Thanks for the input!
We went ahead and had Terminix spray around the outside of the house only to start. It's not a repellent, but it's supposed to be something the ants walk over and carry back to the nests and kills the others, and the nests are most likely in the walls. If we still see ants in 2 weeks, they'll come back out and drill holes and spray in the walls. I wanted to do as little as possible due to the baby and pets, so I originally held off on the inside the wall stuff.

I did get the MSDS, but it's for the full strength stuff, and it's diluted to 0.05%, so it's diluted quite a bit (still poison though). It didn't even leave a pesticide smell inside the house, which is nice. I also requested that they come by in the mornings so the spray has plenty of time to settle and the smell time to go away by the time we get home in the evenings.

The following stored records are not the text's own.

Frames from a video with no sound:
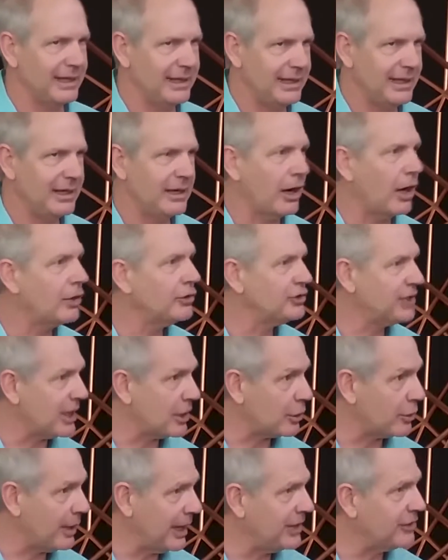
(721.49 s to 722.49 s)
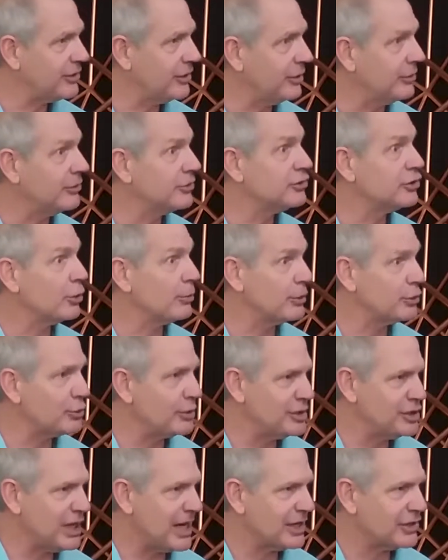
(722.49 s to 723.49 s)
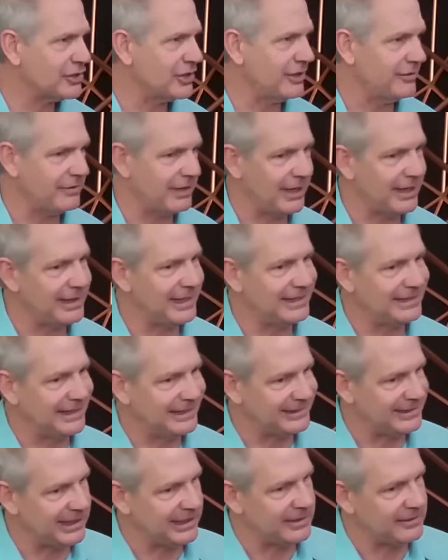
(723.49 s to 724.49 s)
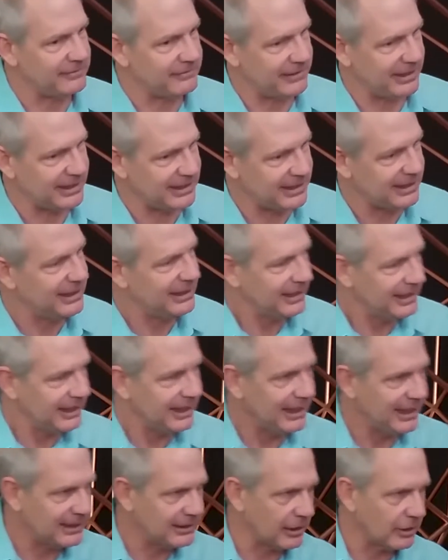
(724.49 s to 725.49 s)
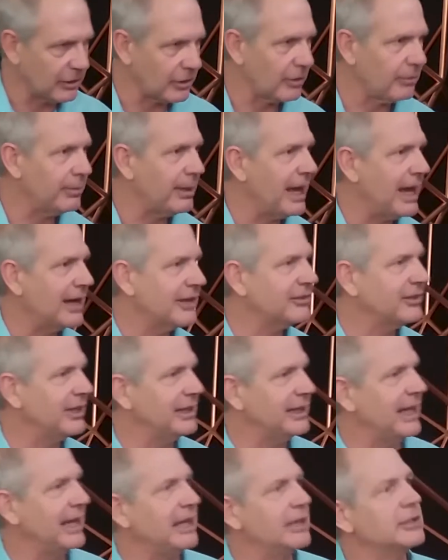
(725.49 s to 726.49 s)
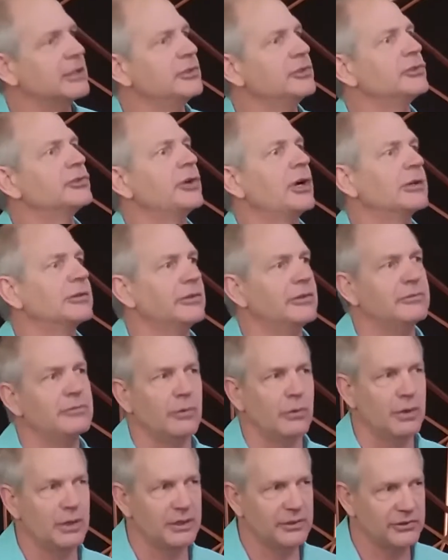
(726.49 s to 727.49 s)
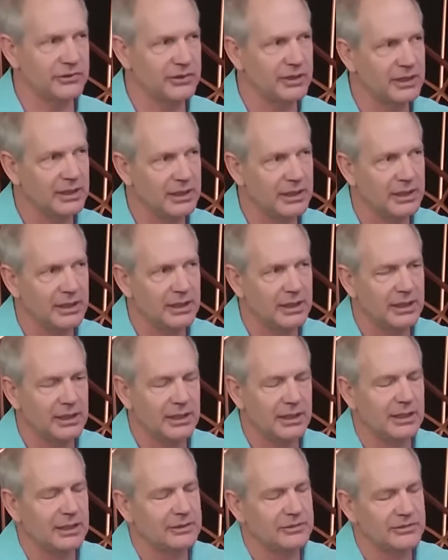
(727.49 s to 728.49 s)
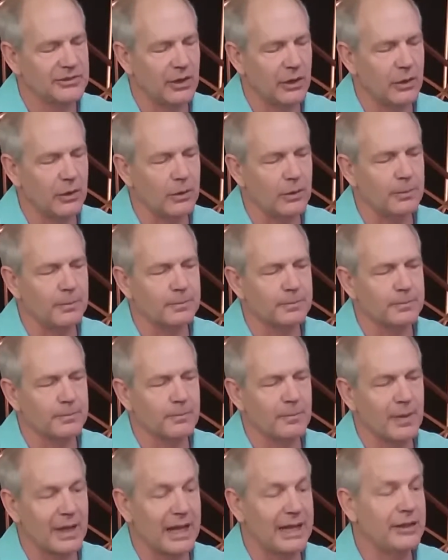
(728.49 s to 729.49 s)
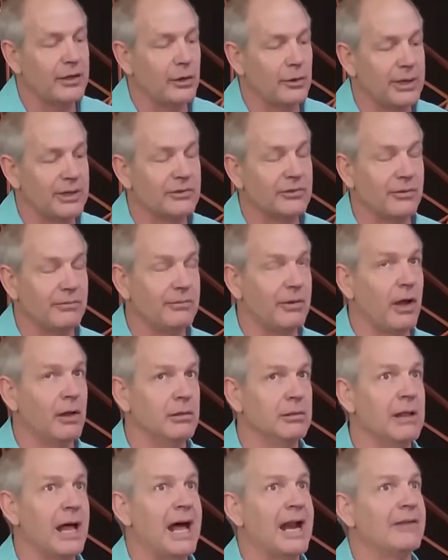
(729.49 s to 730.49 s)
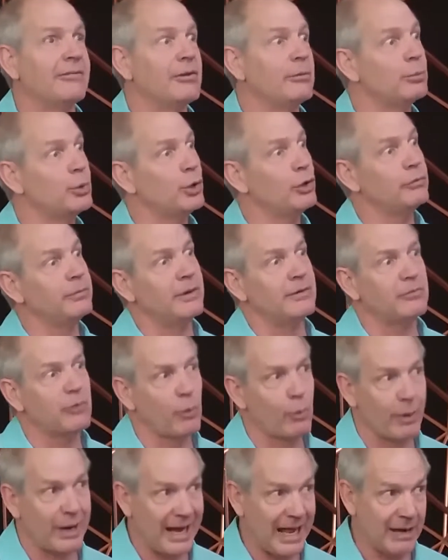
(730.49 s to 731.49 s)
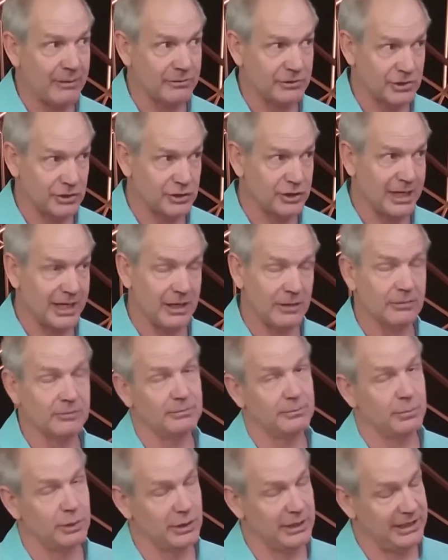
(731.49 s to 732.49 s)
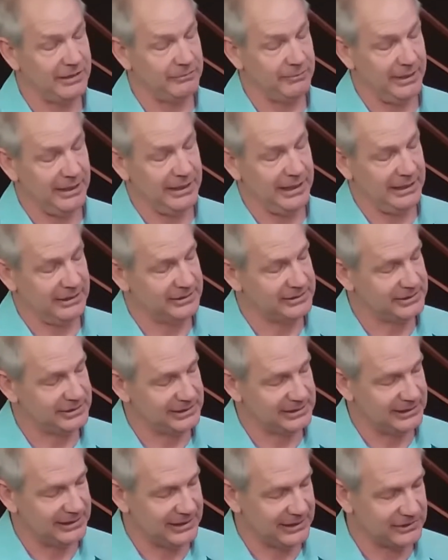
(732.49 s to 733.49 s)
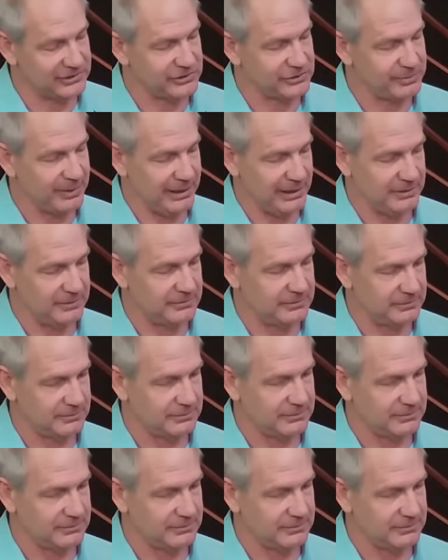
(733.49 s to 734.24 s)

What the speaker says: in our generation. There was so much rejection of anything that didn't fit in the little box that they had constructed for us. So there is a lot of improvement from when I was a child. Believe me, this has been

They do have a gaurantee, so if we have ants in between the quarterly visits, they'll come out for no additional charge.

The ants are most likely the sugar ants, because they do occasionally get into the cupboards as well.

Thanks again!


----------



## Jackies Ladybug (Jun 19, 2008)

i would highly recommend doing the wall treatment, while the spray outside is good, it usually will miss the issue as i am guessing your ants have a colony under the house and in the walls.
they have baits that they can put down in the walls that are highly effective and dont off gas like the sprays do.
i would ask them to come and bait the walls so you dont have to worry about it anymore. it usually is effective within 48 hours.

bummer to deal with, i had to move because of an ant infestation that became a foundation issue.
the colony actually compromised the foundation of the house.


----------